Anyhow, we are at the beginning of our journey. Having looked at both LA and VA options, we recently approached a VA mainly due to the post adoption aftercare they offer and our assumption that as they focus more on the adoption process in itself.  To date, we have read the provided information booklet and had a brief chat on the phone and next week we will have our initial home visit which will determine whether we get the coveted "Registration of Interest" form to complete. 

We are nervous yet confident. Both ready for what is hopefully yet to come so I will keep you all posted as to how it goes


----------



## Sq9 (Jan 15, 2013)

Welcome and good luck with your journey


----------



## Emma-is-a-mummy (Jan 16, 2012)

Welcome and good luck with your journey. 

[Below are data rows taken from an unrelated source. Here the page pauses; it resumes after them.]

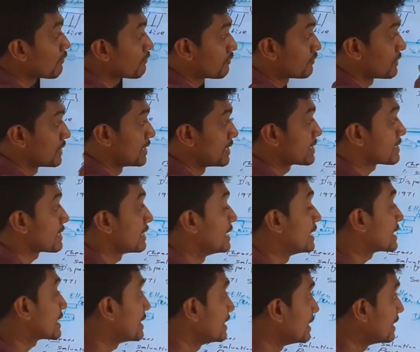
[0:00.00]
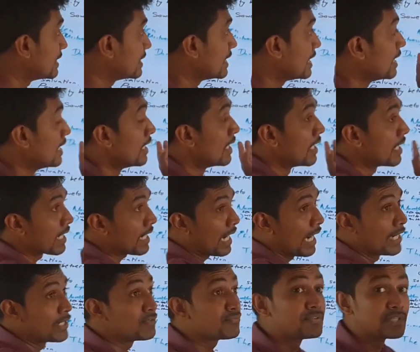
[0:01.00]
of a certain
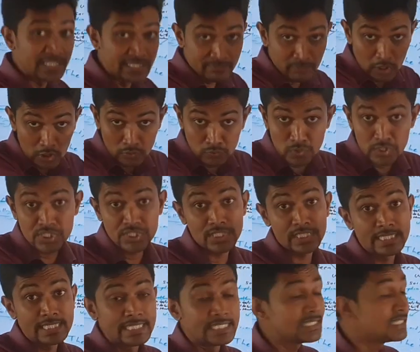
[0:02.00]
kind of a revolution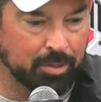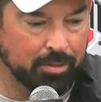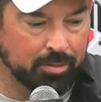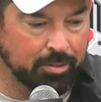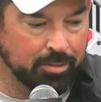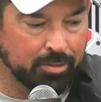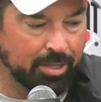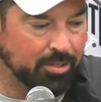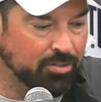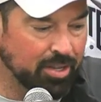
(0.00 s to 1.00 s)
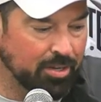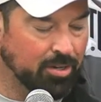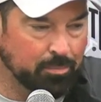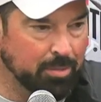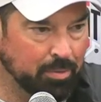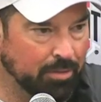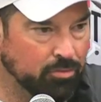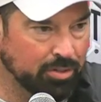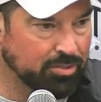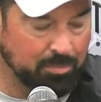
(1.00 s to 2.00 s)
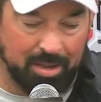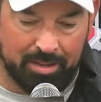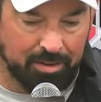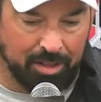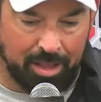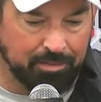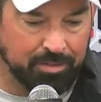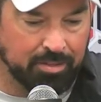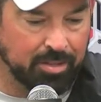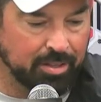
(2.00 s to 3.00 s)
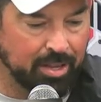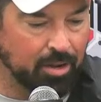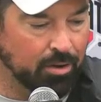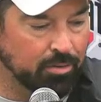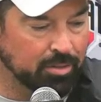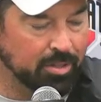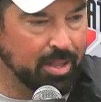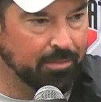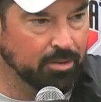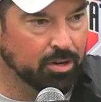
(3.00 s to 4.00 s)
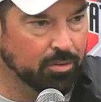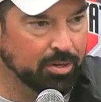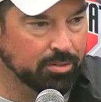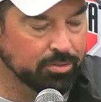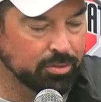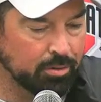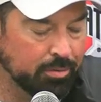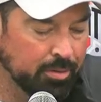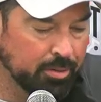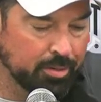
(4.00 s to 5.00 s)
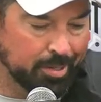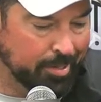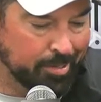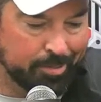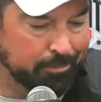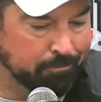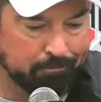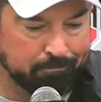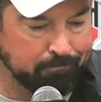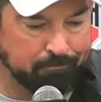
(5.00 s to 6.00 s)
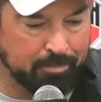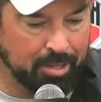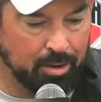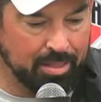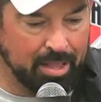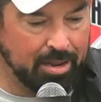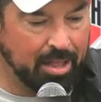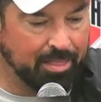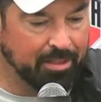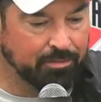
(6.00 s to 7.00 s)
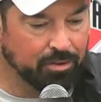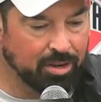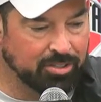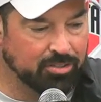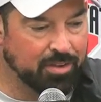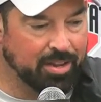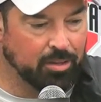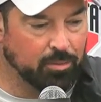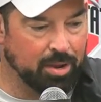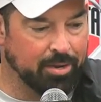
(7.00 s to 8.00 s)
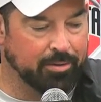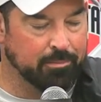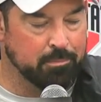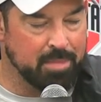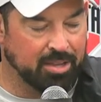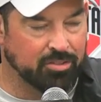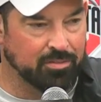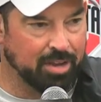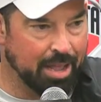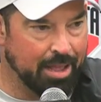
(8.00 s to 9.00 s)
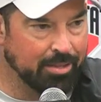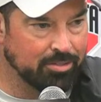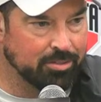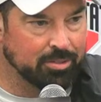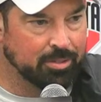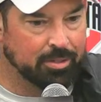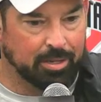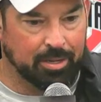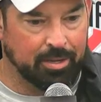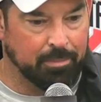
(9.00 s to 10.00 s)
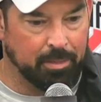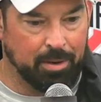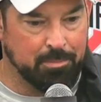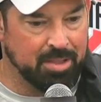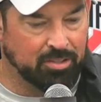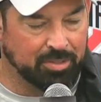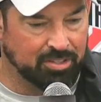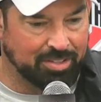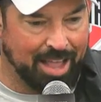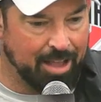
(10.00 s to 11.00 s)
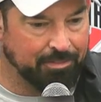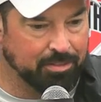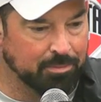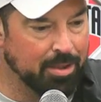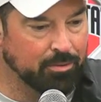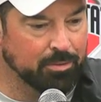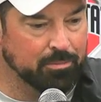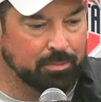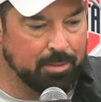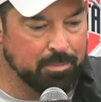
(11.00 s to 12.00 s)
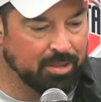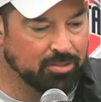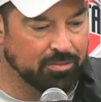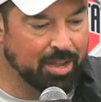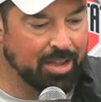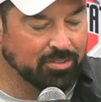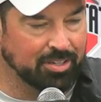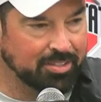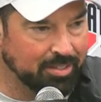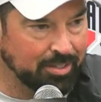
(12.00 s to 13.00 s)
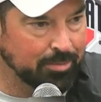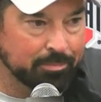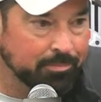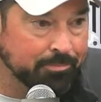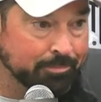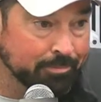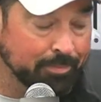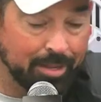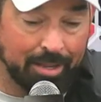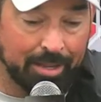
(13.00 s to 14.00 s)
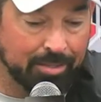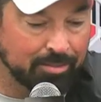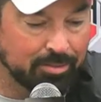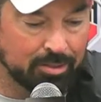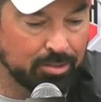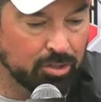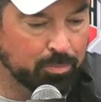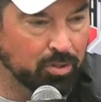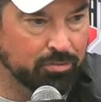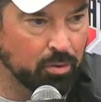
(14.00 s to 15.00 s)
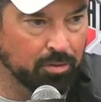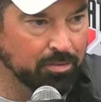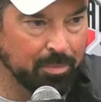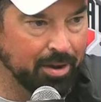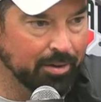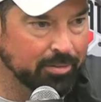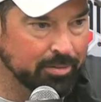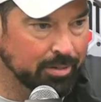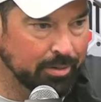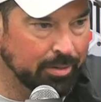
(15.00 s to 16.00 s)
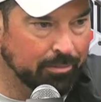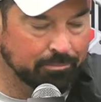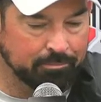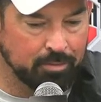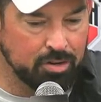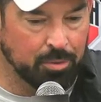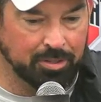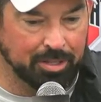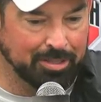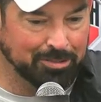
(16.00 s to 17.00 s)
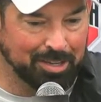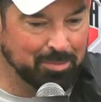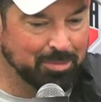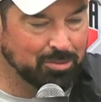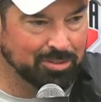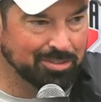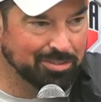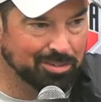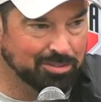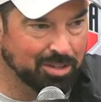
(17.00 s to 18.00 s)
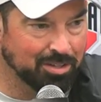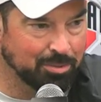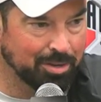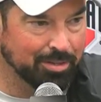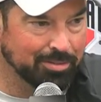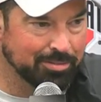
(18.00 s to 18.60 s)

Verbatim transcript: But like you said, you know, people have choices to make in their life, and they go and they have their careers. So, you know, and I think for us, it's finding the right mix of guys, the right mix with the staff, the right mix of guys on the team. And, you know, you just push forward from there, knowing that there's going to be twists and turns along the way.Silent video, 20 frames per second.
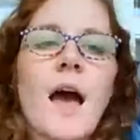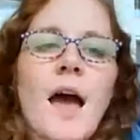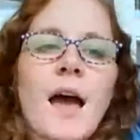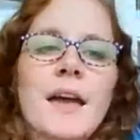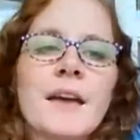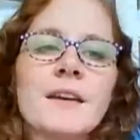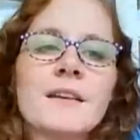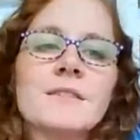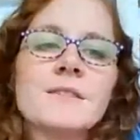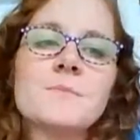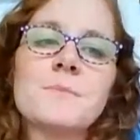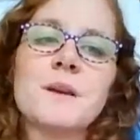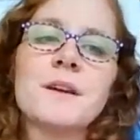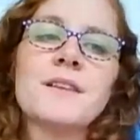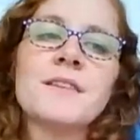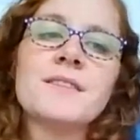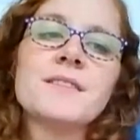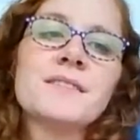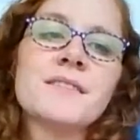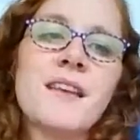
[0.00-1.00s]
I
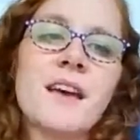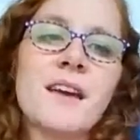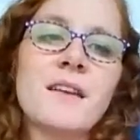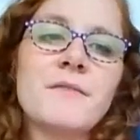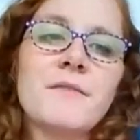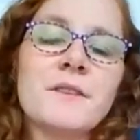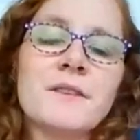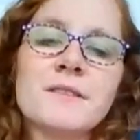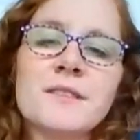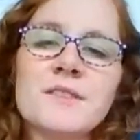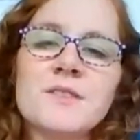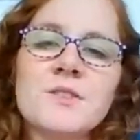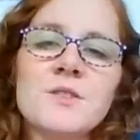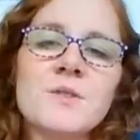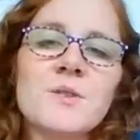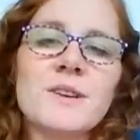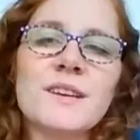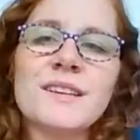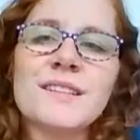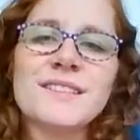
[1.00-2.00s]
experience life as a
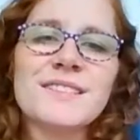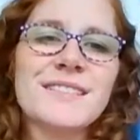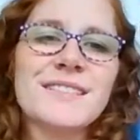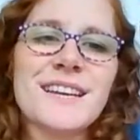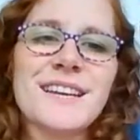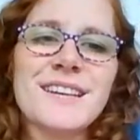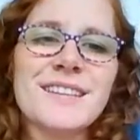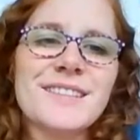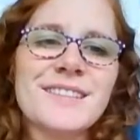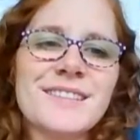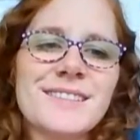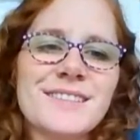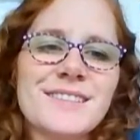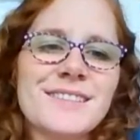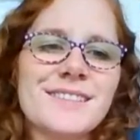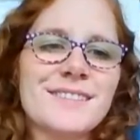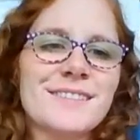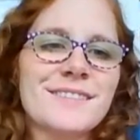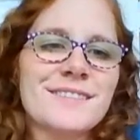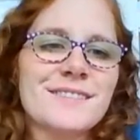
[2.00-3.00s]
joyous
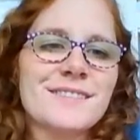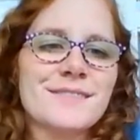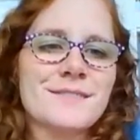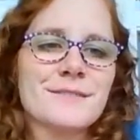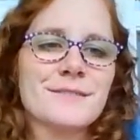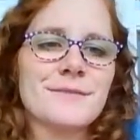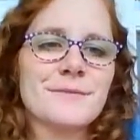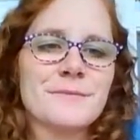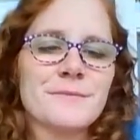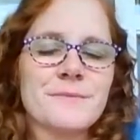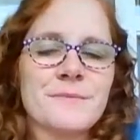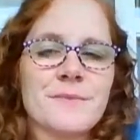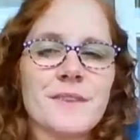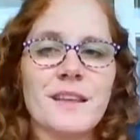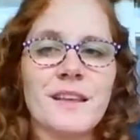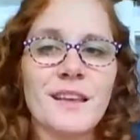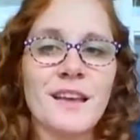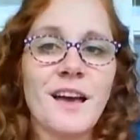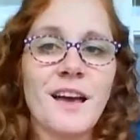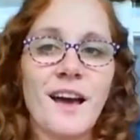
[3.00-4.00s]
dance.
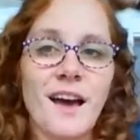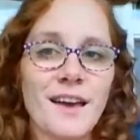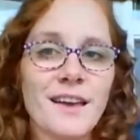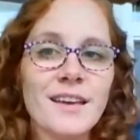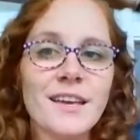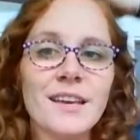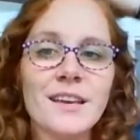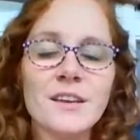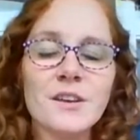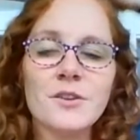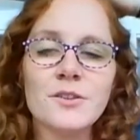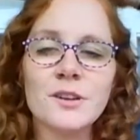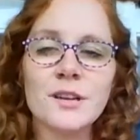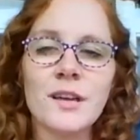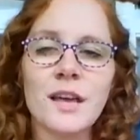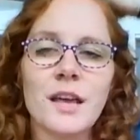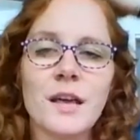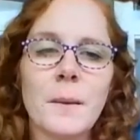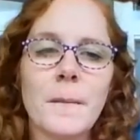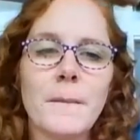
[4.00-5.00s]
I can
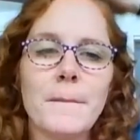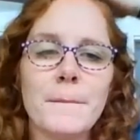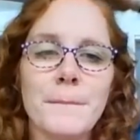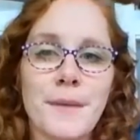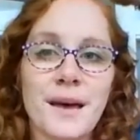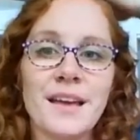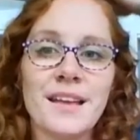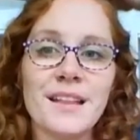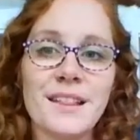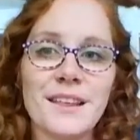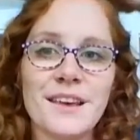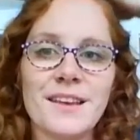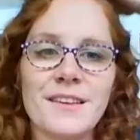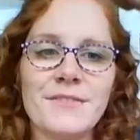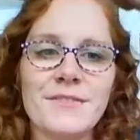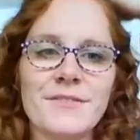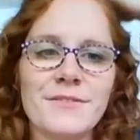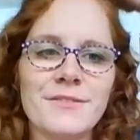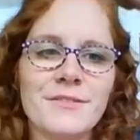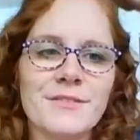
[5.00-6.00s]
create my life.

One of my closest friends I have made since starting our journey is daddy from dad and daddy and our boys are great friends and the support we provide each other with is amazing.

Wishing you the best of luck and any questions feel free to ask and I'll help as best I can. Xx


----------



## Journey to Become 2 Dads (Jul 15, 2015)

Thank you both 

How long have you had your boys for? We are hoping to adopt either one boy or a sibling pair. I no doubt will end up picking your brain with a few questions as the process moves along  x


----------



## Emma-is-a-mummy (Jan 16, 2012)

I just have the one boy and so does my friend we have had them for 2 years now they where both placed within a day of each other so we have lots in common. 
Our lo was 10 months old when he came home and my friends was 18months. 

Pick away  xx


----------



## Tw1nk82 (Dec 5, 2012)

Just wanted to wish you both luck on your journey xx


----------



## Journey to Become 2 Dads (Jul 15, 2015)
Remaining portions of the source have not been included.